The piston-powered sector fared little better in 2015 than turboprops. Deliveries of single- and twin-engined types fell by 6.5% during this period to 1,056 aircraft. This compares with 1,129 deliveries in 2014.
With the exception of Cessna, Mooney and Tecnam, which recorded 51-, nine- and one-unit rises, respectively, in 2015 shipments, all the airframers saw a decline in deliveries. Diamond Aircraft disclosed a 46% fall in deliveries of its four-seat DA40 during the period - from 136 to 75 units - while shipments of Beechcraft’s Baron and Bonanza fell from 72 to 41 aircraft.
Bunce attributes this decline to a slowdown in demand for private flying and the lack of large contracts for piston-engined aircraft from the global flight training market.

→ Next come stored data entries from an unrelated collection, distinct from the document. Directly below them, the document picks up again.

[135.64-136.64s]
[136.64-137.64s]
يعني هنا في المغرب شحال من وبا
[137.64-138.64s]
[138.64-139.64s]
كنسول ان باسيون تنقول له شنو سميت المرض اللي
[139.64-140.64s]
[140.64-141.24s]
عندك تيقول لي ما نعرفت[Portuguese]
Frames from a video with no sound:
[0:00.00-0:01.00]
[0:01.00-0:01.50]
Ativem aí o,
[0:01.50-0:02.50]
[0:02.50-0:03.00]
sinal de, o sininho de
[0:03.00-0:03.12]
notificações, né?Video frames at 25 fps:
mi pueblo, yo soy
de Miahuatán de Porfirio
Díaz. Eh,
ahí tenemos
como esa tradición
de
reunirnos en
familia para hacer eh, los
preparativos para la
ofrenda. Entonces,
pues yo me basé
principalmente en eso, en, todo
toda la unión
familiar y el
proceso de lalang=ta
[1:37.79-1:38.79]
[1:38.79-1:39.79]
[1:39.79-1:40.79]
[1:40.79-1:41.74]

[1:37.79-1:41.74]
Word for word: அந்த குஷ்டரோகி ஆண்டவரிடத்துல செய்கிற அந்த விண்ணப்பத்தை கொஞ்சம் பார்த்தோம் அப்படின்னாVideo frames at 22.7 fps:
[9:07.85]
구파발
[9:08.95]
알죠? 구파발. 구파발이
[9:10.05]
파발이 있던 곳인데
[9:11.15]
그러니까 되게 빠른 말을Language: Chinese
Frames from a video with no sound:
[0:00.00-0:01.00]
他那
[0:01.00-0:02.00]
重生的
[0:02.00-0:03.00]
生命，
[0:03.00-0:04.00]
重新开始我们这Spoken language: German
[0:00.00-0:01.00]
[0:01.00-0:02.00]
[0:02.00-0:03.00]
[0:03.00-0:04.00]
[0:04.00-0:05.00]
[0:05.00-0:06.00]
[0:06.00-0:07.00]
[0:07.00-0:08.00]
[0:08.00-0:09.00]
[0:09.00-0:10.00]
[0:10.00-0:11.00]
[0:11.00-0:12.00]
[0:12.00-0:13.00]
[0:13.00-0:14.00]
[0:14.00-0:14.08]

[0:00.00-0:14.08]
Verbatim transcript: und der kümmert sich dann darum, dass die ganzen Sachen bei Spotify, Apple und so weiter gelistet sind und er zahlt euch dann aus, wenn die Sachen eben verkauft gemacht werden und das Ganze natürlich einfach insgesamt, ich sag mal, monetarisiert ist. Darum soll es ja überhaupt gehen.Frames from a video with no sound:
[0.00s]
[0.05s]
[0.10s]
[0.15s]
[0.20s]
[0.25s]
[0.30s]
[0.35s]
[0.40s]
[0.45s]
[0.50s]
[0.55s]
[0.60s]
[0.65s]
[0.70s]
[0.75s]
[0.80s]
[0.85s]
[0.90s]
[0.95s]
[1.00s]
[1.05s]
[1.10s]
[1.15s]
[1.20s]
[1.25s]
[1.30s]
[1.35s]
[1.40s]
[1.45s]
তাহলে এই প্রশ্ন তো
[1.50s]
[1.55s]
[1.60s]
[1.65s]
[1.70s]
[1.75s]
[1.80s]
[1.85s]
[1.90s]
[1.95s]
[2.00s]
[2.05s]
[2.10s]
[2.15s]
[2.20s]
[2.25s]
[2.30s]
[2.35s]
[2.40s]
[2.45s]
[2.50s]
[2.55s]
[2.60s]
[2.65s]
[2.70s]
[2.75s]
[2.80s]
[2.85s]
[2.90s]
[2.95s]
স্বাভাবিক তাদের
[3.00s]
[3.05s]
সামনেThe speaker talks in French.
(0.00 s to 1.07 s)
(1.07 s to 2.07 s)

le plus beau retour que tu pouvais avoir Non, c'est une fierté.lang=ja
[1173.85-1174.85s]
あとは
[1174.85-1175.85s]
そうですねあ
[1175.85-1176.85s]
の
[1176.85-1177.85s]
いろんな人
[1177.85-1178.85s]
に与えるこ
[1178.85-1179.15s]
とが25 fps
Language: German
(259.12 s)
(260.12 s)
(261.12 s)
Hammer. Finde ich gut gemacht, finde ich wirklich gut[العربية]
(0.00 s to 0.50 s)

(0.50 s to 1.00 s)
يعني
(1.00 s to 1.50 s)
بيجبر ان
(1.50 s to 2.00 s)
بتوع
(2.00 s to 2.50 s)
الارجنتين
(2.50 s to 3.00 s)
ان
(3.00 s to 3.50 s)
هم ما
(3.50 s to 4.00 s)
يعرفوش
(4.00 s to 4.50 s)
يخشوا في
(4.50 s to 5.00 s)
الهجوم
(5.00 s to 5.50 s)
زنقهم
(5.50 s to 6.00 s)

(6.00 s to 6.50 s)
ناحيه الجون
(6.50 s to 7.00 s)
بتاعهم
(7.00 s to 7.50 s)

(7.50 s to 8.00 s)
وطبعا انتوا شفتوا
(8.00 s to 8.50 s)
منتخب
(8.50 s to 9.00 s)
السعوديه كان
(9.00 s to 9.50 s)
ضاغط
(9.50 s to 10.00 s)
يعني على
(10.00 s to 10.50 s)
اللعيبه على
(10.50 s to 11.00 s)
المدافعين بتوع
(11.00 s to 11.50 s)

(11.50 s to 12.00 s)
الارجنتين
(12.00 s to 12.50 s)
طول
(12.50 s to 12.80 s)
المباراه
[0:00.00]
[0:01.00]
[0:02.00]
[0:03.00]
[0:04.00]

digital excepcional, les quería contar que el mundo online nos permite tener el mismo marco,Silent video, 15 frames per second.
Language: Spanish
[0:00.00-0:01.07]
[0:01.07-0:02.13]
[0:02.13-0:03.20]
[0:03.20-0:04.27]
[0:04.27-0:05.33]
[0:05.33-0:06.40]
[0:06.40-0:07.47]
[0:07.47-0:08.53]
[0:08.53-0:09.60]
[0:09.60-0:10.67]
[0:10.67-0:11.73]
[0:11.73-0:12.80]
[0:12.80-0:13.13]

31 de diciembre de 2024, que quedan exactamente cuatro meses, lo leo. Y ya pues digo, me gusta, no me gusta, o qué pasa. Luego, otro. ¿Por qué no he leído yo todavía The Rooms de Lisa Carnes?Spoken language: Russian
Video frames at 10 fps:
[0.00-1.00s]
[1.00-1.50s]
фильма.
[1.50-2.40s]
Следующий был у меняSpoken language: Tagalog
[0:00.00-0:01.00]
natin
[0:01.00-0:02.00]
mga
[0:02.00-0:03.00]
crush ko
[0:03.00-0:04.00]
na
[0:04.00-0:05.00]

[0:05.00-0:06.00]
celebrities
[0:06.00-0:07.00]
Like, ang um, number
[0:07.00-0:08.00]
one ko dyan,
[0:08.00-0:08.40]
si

GAMA’s latest delivery numbers are line with industry expectations, Vincent says.
He predicts a modest increase in business jet shipments this year on the strength of several new programmes in production ramp-up - notably the Legacy 450/500, Latitude, Honda Aircraft HondaJet and Challenger 650.
“Shipments of high-end business jets are expected to fall again as Bombardier continues to readjust Global 5000/6000 production and Gulfstream lowers G550/G450 output,” says Vincent. “Likewise the Falcon 7X shipments as Dassault transitions to the 8X [in the third quarter],” he says.
This decline will be offset by the growing midsize sector “and the buoyancy effect of the HondaJet [light twin] at the lower end”, he says.